In der Retrospektive gilt „Diamond Dogs“ als Inspiration für die Punk-Bewegung genauso wie für Gothic- und Industrial-Acts. Bowies Gitarrenspiel fand seinen Widerhall in bei den Post-Punk-Bands der späten 70er Jahre und die Lyrics wurden zur Blaupause für den Nihilismus von zum Beispiel den SEX PISTOLS. Genauso befinden sich Einflüsse von „Diamond Dogs“ auf den späteren Bowie-Werken wie „Low“ oder „Heroes“.

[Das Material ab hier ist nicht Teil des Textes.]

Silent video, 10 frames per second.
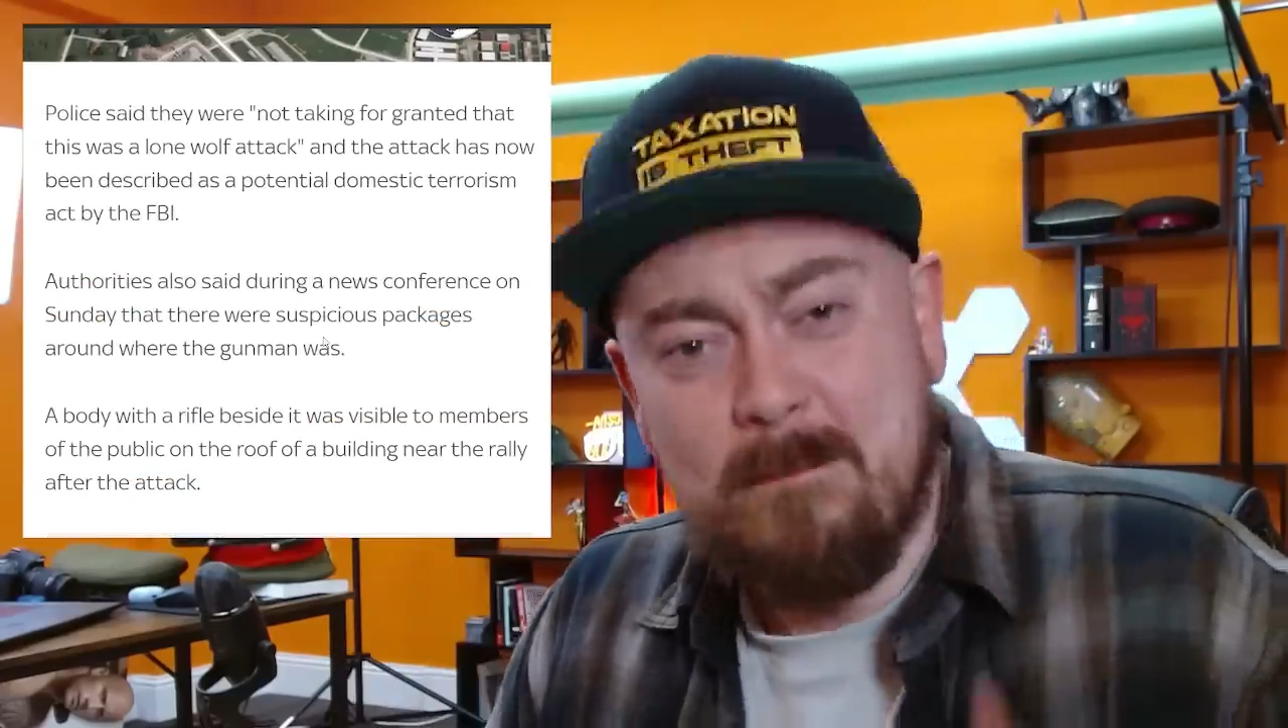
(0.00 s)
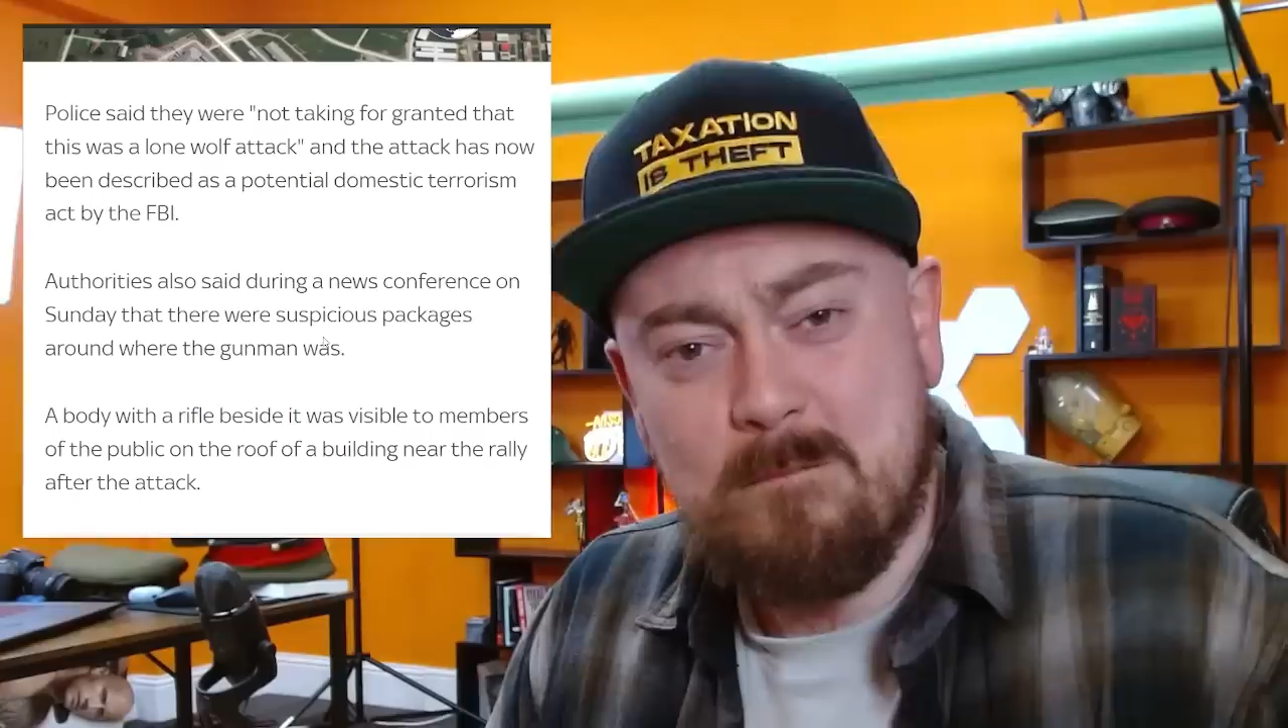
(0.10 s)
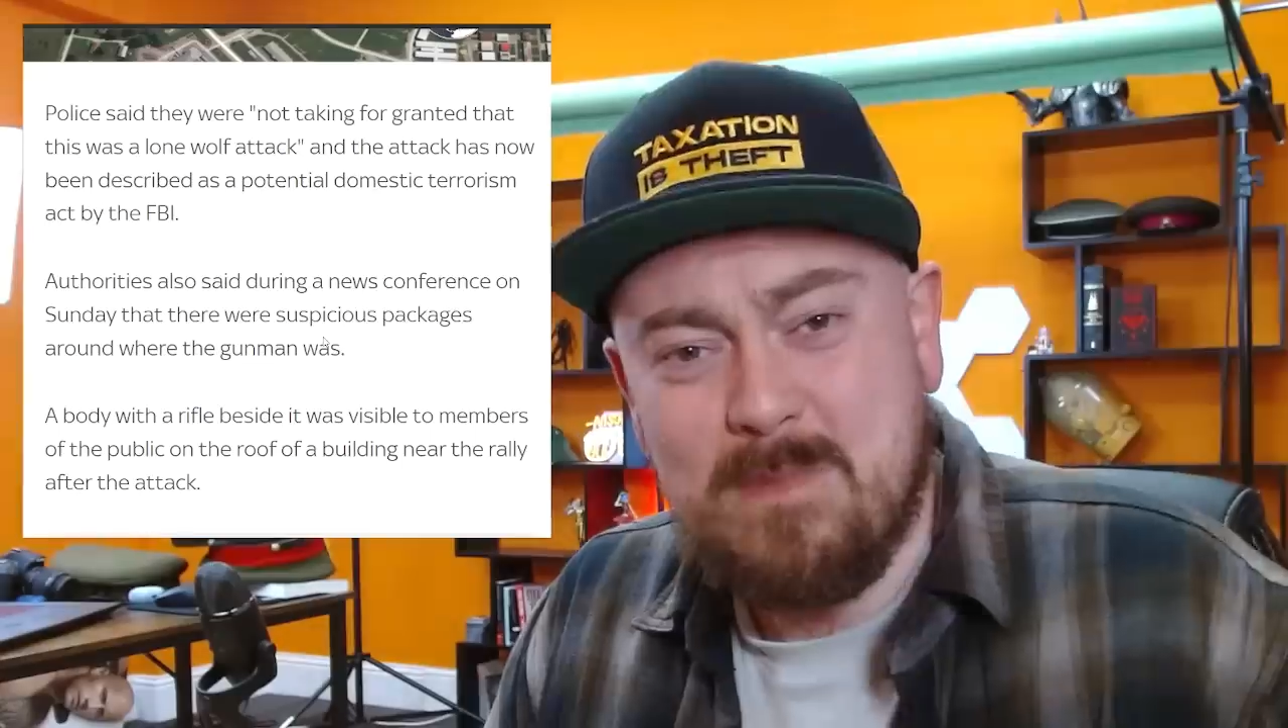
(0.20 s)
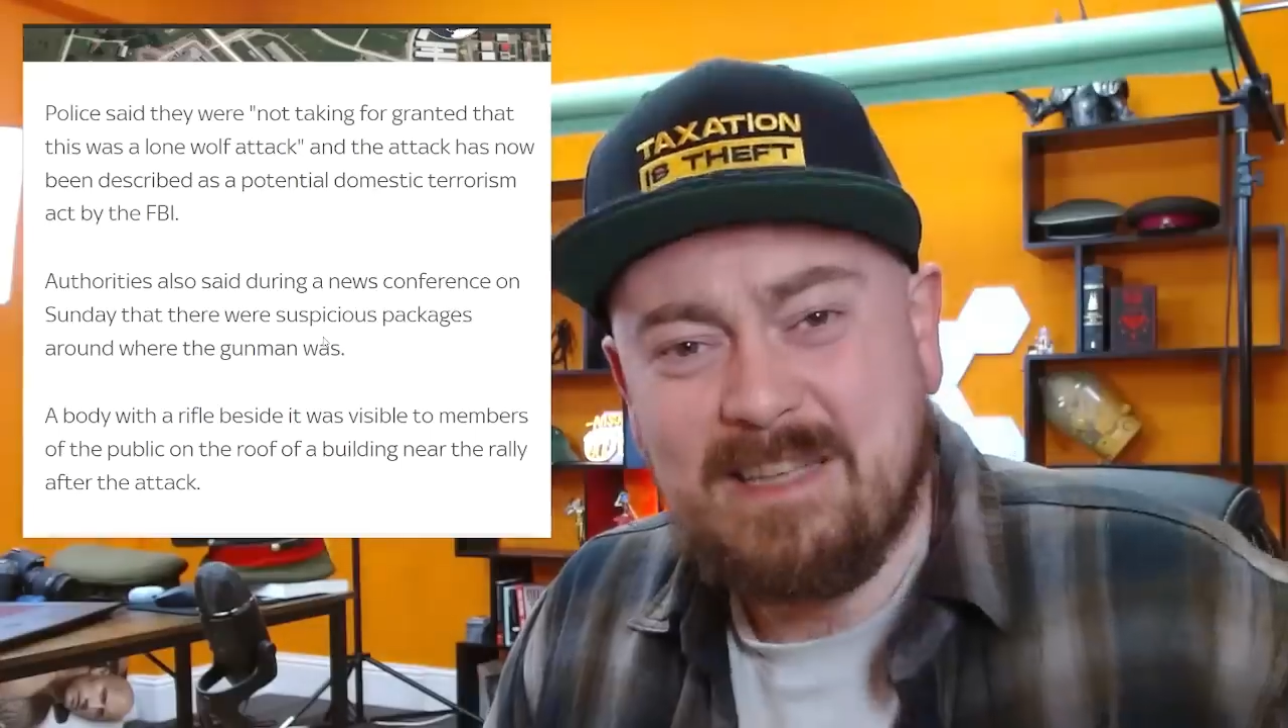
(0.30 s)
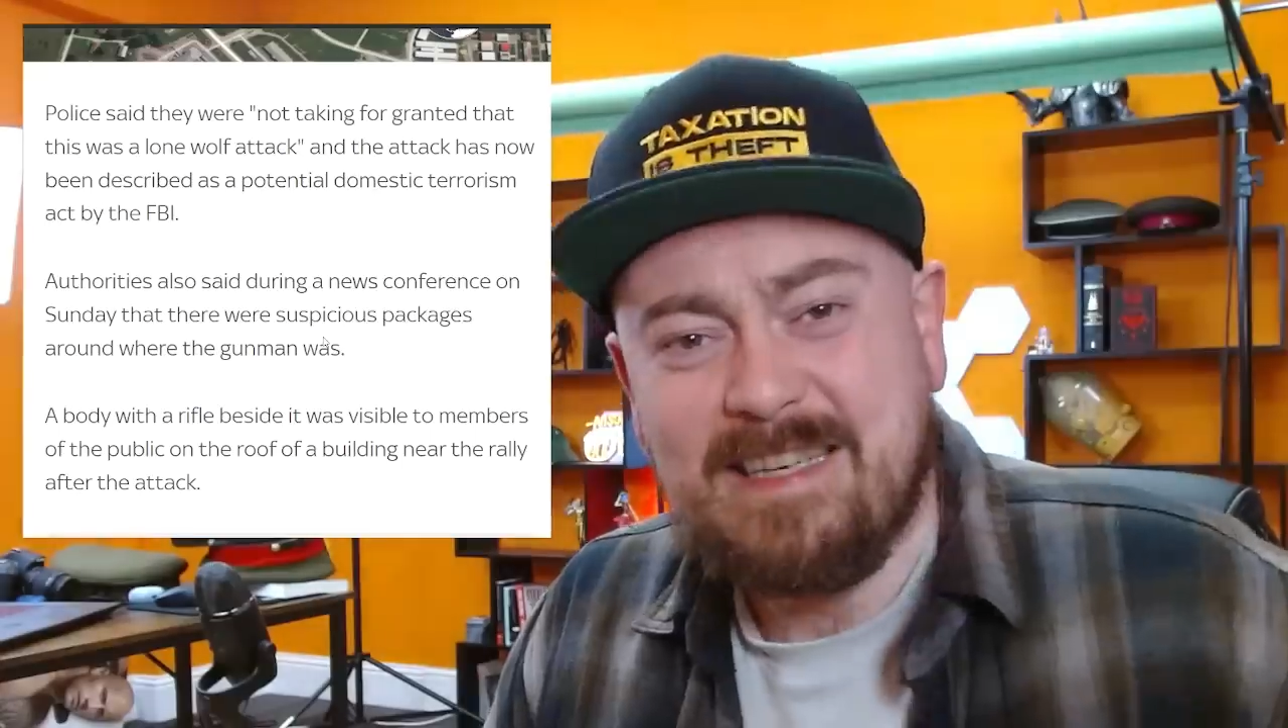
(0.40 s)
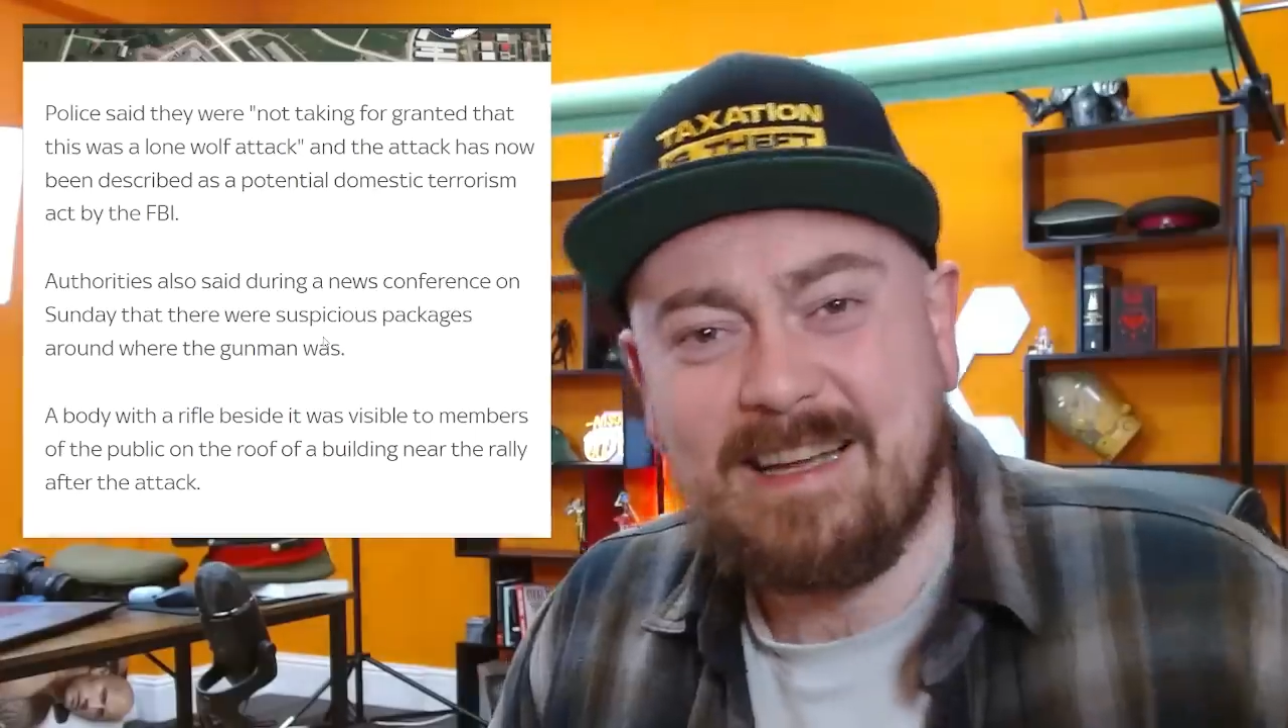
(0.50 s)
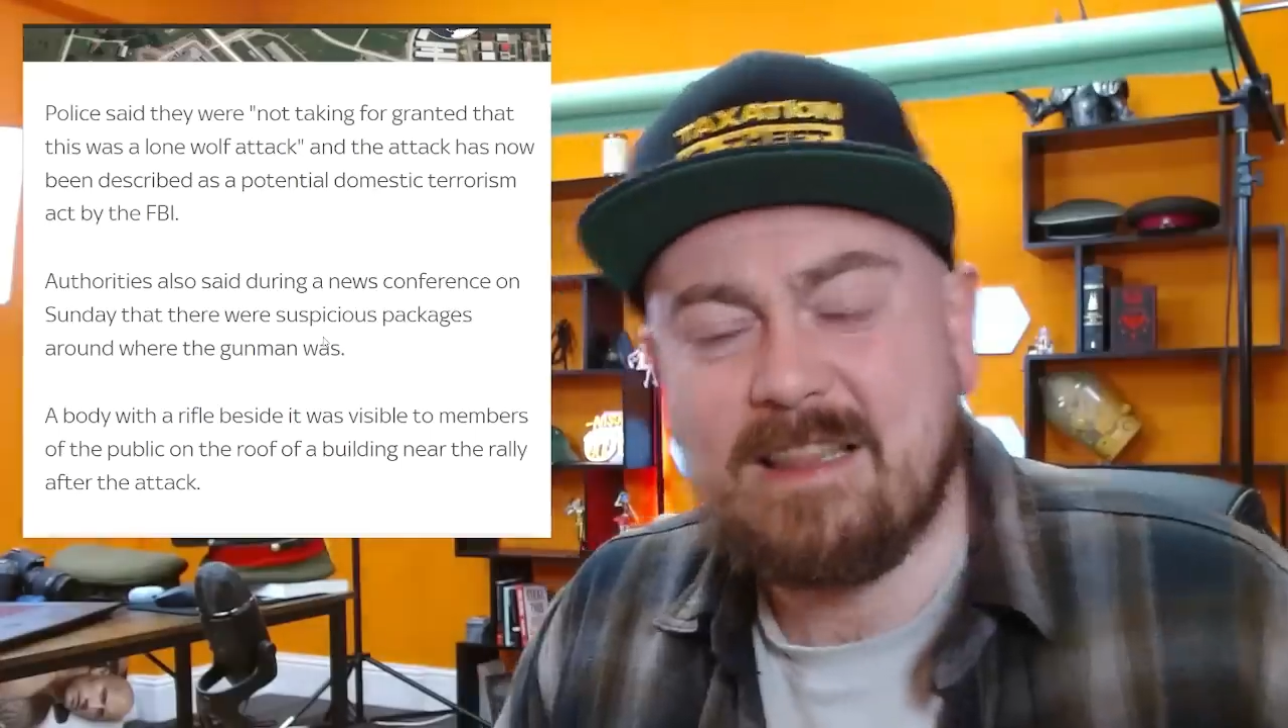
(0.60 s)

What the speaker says: media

DAVID BOWIE war in den 70ern das Chamäleon der Rock Musik. Der Sound und das Outfit veränderten sich ständig. „Diamond Dogs“ zeigt einen Spagat zwischen der angesagten Rock Musik der 70er und experimentellen Tönen, welche Industrial, Gothic, Funk und Soul-Einflüsse wiederspiegeln. Die Scheibe ist sperrig und nicht alle Tracks leicht zu konsumieren. Die Trademarks von „Diamond Dogs“ bestehen in der Abwechslung. Jede Nummer für sich ist einmalig auf dem Werk, welche jedoch nur im Kontext und im Konzept der LP funktionieren. Menschen, welche sich für Einflüsse von BAUHAUS, NINE INCH NAILS oder auch der frühen Punk-Zeit mit zum Beispiel den DEAD KENNEDYS interessieren, sollten bei „Diamond Dogs“ auf Entdeckungsreise gehen.